Royal Bank of Canada has reiterated its forecast of an 8% decline in home prices, and warned of a depression that is likely to last well into 2023.
In its latest earnings call, the bank pointed to the reintroduction of mobility restrictions brought about by the resurgence in COVID-19 infections.
Graeme Hepworth, chief risk officer at RBC, said that the negative effects on the economy grow larger the longer these lockdowns remain in place.
“We believe the economic impact of this second wave will be less severe than the first wave given the narrower and more targeted restrictions that have been introduced, a better understanding of the virus, which has led to stronger consumer and business sentiment, and continuing government support,” Hepworth said. “However, there is considerable uncertainty around the speed of the economic recovery and the availability of a vaccine, as well as renewed pressure on vulnerable sectors due to the newly imposed restrictions. These are all factors which resulted in us putting greater weight on our downside scenarios.”

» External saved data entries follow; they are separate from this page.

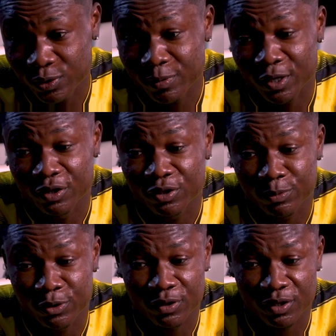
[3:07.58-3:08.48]
my
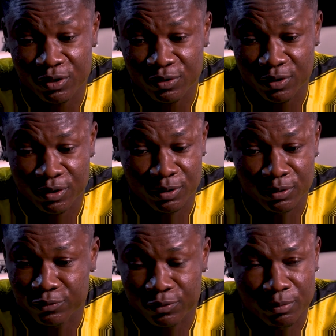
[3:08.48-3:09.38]
experience
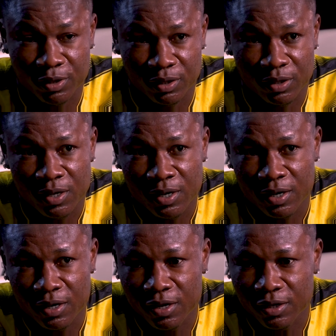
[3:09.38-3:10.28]
from the
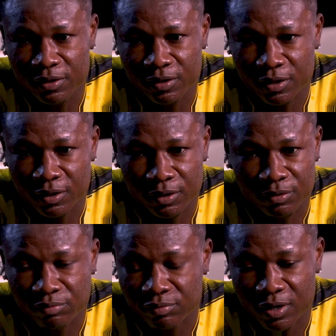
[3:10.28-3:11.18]
leagues I
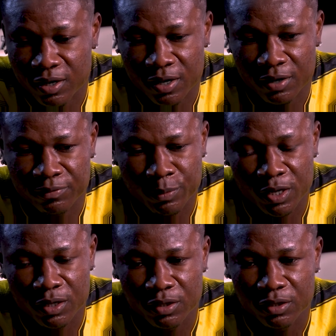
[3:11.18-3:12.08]
have
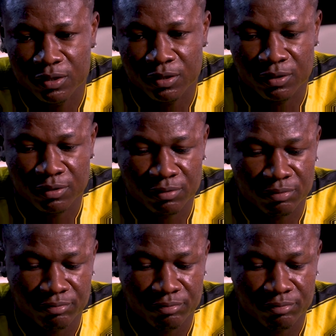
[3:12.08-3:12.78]
played, it's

RBC’s most pessimistic estimates pegged the Canadian unemployment rate at above 9% until March 2023, and price growth muted up to late 2023.
Hepworth also pointed at the more immediate danger of rising delinquencies and impaired payments over the next few quarters, although he assured that the bank is “adequately reserved” to meet these threats.
“We are satisfied with the resiliency of our high-quality, diversified portfolio, which has benefited from our strong risk-aware culture and disciplined approach to underwriting, which remains focused on effective lending structures and solid risk return profiles,” Hepworth said.
As of the end of October, nearly 90% of deferrals offered through the bank’s client relief program have expired, with only around 2% of those becoming delinquent.
Approximately $6.3 billion in active deferrals remain, which Hepworth said accounted for less than 2% of RBC’s Canadian banking retail portfolio. Of these, “over 75% are expected to roll off by December with the balance mostly rolling off by March 2021,” Hepworth noted. “Nearly all of the active deferrals are from our residential mortgage portfolio, which includes HELOCs.”